* Required action *
Extract the full set of records, then give each one again exactly.

* Record extracts *
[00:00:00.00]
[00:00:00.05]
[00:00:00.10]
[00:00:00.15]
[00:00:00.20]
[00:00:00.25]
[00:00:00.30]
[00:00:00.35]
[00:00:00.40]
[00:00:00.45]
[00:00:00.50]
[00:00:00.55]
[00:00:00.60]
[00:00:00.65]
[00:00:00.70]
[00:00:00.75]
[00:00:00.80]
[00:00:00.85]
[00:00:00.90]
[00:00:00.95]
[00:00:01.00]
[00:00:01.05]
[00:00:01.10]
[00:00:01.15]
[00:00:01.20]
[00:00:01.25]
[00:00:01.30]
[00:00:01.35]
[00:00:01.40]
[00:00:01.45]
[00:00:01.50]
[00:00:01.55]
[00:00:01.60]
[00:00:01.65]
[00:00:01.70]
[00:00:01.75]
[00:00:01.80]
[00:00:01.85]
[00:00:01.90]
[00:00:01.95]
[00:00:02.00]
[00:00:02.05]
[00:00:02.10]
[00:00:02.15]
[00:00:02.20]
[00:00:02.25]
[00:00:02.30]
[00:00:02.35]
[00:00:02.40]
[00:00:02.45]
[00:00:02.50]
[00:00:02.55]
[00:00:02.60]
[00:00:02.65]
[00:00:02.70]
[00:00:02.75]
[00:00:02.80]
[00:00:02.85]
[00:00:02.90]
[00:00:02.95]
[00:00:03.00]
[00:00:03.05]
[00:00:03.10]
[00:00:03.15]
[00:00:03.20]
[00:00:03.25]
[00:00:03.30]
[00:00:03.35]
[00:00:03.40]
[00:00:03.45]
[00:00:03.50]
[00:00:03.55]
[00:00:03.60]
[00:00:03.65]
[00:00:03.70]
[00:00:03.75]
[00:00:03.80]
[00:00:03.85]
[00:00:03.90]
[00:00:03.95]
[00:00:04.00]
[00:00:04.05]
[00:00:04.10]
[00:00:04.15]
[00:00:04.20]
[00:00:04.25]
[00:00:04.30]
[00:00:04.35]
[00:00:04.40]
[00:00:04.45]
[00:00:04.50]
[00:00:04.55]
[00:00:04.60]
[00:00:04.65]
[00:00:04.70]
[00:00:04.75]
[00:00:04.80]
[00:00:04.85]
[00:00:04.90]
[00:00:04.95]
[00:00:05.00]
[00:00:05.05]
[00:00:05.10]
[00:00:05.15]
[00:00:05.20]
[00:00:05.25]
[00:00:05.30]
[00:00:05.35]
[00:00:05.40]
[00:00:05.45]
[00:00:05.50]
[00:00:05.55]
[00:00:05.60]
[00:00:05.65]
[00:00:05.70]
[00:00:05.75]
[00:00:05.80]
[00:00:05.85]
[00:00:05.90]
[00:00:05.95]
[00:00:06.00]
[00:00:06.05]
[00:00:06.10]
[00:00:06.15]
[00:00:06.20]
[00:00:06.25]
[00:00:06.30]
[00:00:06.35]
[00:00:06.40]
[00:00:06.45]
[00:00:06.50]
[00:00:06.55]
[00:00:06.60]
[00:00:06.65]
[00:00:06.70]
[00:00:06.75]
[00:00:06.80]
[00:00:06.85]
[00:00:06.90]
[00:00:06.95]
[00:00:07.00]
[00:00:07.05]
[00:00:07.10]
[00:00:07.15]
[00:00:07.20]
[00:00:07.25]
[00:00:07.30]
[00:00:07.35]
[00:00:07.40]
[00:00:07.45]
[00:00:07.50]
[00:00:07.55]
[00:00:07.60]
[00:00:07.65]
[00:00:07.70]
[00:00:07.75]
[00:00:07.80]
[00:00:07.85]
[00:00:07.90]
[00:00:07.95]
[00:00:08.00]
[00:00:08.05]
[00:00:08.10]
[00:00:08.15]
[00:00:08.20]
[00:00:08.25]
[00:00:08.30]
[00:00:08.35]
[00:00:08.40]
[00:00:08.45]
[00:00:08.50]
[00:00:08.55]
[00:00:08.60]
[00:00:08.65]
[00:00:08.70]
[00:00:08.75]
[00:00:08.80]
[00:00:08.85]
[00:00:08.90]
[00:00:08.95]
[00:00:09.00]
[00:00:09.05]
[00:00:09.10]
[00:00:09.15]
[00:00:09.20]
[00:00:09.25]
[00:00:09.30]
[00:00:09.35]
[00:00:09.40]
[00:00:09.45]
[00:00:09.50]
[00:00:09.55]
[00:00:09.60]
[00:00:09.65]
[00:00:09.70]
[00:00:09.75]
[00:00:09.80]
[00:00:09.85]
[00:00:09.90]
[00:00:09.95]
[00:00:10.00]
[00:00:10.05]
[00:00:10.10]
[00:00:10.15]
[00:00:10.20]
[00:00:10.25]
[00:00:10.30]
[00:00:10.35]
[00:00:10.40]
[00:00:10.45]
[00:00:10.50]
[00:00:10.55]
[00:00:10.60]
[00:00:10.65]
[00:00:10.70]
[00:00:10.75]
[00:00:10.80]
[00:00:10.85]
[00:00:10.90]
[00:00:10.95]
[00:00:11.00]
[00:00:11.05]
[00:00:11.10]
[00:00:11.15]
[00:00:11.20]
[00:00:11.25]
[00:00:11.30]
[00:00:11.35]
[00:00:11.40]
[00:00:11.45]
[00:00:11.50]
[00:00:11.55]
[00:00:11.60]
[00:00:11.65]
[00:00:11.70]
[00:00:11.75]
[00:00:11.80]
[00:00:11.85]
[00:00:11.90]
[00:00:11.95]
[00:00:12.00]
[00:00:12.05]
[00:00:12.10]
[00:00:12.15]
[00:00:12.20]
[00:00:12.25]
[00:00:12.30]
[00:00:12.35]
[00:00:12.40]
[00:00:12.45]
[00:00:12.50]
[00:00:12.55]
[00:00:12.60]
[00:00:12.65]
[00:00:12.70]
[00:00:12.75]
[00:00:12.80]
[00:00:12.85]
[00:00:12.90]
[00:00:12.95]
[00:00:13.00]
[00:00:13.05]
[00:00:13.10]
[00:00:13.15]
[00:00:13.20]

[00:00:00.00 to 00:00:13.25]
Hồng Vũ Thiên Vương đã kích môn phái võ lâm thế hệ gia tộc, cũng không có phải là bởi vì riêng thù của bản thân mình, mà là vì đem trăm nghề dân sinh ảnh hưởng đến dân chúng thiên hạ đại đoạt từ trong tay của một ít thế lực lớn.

* The answer *
[00:00:00.00]
[00:00:00.05]
[00:00:00.10]
[00:00:00.15]
[00:00:00.20]
[00:00:00.25]
[00:00:00.30]
[00:00:00.35]
[00:00:00.40]
[00:00:00.45]
[00:00:00.50]
[00:00:00.55]
[00:00:00.60]
[00:00:00.65]
[00:00:00.70]
[00:00:00.75]
[00:00:00.80]
[00:00:00.85]
[00:00:00.90]
[00:00:00.95]
[00:00:01.00]
[00:00:01.05]
[00:00:01.10]
[00:00:01.15]
[00:00:01.20]
[00:00:01.25]
[00:00:01.30]
[00:00:01.35]
[00:00:01.40]
[00:00:01.45]
[00:00:01.50]
[00:00:01.55]
[00:00:01.60]
[00:00:01.65]
[00:00:01.70]
[00:00:01.75]
[00:00:01.80]
[00:00:01.85]
[00:00:01.90]
[00:00:01.95]
[00:00:02.00]
[00:00:02.05]
[00:00:02.10]
[00:00:02.15]
[00:00:02.20]
[00:00:02.25]
[00:00:02.30]
[00:00:02.35]
[00:00:02.40]
[00:00:02.45]
[00:00:02.50]
[00:00:02.55]
[00:00:02.60]
[00:00:02.65]
[00:00:02.70]
[00:00:02.75]
[00:00:02.80]
[00:00:02.85]
[00:00:02.90]
[00:00:02.95]
[00:00:03.00]
[00:00:03.05]
[00:00:03.10]
[00:00:03.15]
[00:00:03.20]
[00:00:03.25]
[00:00:03.30]
[00:00:03.35]
[00:00:03.40]
[00:00:03.45]
[00:00:03.50]
[00:00:03.55]
[00:00:03.60]
[00:00:03.65]
[00:00:03.70]
[00:00:03.75]
[00:00:03.80]
[00:00:03.85]
[00:00:03.90]
[00:00:03.95]
[00:00:04.00]
[00:00:04.05]
[00:00:04.10]
[00:00:04.15]
[00:00:04.20]
[00:00:04.25]
[00:00:04.30]
[00:00:04.35]
[00:00:04.40]
[00:00:04.45]
[00:00:04.50]
[00:00:04.55]
[00:00:04.60]
[00:00:04.65]
[00:00:04.70]
[00:00:04.75]
[00:00:04.80]
[00:00:04.85]
[00:00:04.90]
[00:00:04.95]
[00:00:05.00]
[00:00:05.05]
[00:00:05.10]
[00:00:05.15]
[00:00:05.20]
[00:00:05.25]
[00:00:05.30]
[00:00:05.35]
[00:00:05.40]
[00:00:05.45]
[00:00:05.50]
[00:00:05.55]
[00:00:05.60]
[00:00:05.65]
[00:00:05.70]
[00:00:05.75]
[00:00:05.80]
[00:00:05.85]
[00:00:05.90]
[00:00:05.95]
[00:00:06.00]
[00:00:06.05]
[00:00:06.10]
[00:00:06.15]
[00:00:06.20]
[00:00:06.25]
[00:00:06.30]
[00:00:06.35]
[00:00:06.40]
[00:00:06.45]
[00:00:06.50]
[00:00:06.55]
[00:00:06.60]
[00:00:06.65]
[00:00:06.70]
[00:00:06.75]
[00:00:06.80]
[00:00:06.85]
[00:00:06.90]
[00:00:06.95]
[00:00:07.00]
[00:00:07.05]
[00:00:07.10]
[00:00:07.15]
[00:00:07.20]
[00:00:07.25]
[00:00:07.30]
[00:00:07.35]
[00:00:07.40]
[00:00:07.45]
[00:00:07.50]
[00:00:07.55]
[00:00:07.60]
[00:00:07.65]
[00:00:07.70]
[00:00:07.75]
[00:00:07.80]
[00:00:07.85]
[00:00:07.90]
[00:00:07.95]
[00:00:08.00]
[00:00:08.05]
[00:00:08.10]
[00:00:08.15]
[00:00:08.20]
[00:00:08.25]
[00:00:08.30]
[00:00:08.35]
[00:00:08.40]
[00:00:08.45]
[00:00:08.50]
[00:00:08.55]
[00:00:08.60]
[00:00:08.65]
[00:00:08.70]
[00:00:08.75]
[00:00:08.80]
[00:00:08.85]
[00:00:08.90]
[00:00:08.95]
[00:00:09.00]
[00:00:09.05]
[00:00:09.10]
[00:00:09.15]
[00:00:09.20]
[00:00:09.25]
[00:00:09.30]
[00:00:09.35]
[00:00:09.40]
[00:00:09.45]
[00:00:09.50]
[00:00:09.55]
[00:00:09.60]
[00:00:09.65]
[00:00:09.70]
[00:00:09.75]
[00:00:09.80]
[00:00:09.85]
[00:00:09.90]
[00:00:09.95]
[00:00:10.00]
[00:00:10.05]
[00:00:10.10]
[00:00:10.15]
[00:00:10.20]
[00:00:10.25]
[00:00:10.30]
[00:00:10.35]
[00:00:10.40]
[00:00:10.45]
[00:00:10.50]
[00:00:10.55]
[00:00:10.60]
[00:00:10.65]
[00:00:10.70]
[00:00:10.75]
[00:00:10.80]
[00:00:10.85]
[00:00:10.90]
[00:00:10.95]
[00:00:11.00]
[00:00:11.05]
[00:00:11.10]
[00:00:11.15]
[00:00:11.20]
[00:00:11.25]
[00:00:11.30]
[00:00:11.35]
[00:00:11.40]
[00:00:11.45]
[00:00:11.50]
[00:00:11.55]
[00:00:11.60]
[00:00:11.65]
[00:00:11.70]
[00:00:11.75]
[00:00:11.80]
[00:00:11.85]
[00:00:11.90]
[00:00:11.95]
[00:00:12.00]
[00:00:12.05]
[00:00:12.10]
[00:00:12.15]
[00:00:12.20]
[00:00:12.25]
[00:00:12.30]
[00:00:12.35]
[00:00:12.40]
[00:00:12.45]
[00:00:12.50]
[00:00:12.55]
[00:00:12.60]
[00:00:12.65]
[00:00:12.70]
[00:00:12.75]
[00:00:12.80]
[00:00:12.85]
[00:00:12.90]
[00:00:12.95]
[00:00:13.00]
[00:00:13.05]
[00:00:13.10]
[00:00:13.15]
[00:00:13.20]

[00:00:00.00 to 00:00:13.25]
Hồng Vũ Thiên Vương đã kích môn phái võ lâm thế hệ gia tộc, cũng không có phải là bởi vì riêng thù của bản thân mình, mà là vì đem trăm nghề dân sinh ảnh hưởng đến dân chúng thiên hạ đại đoạt từ trong tay của một ít thế lực lớn.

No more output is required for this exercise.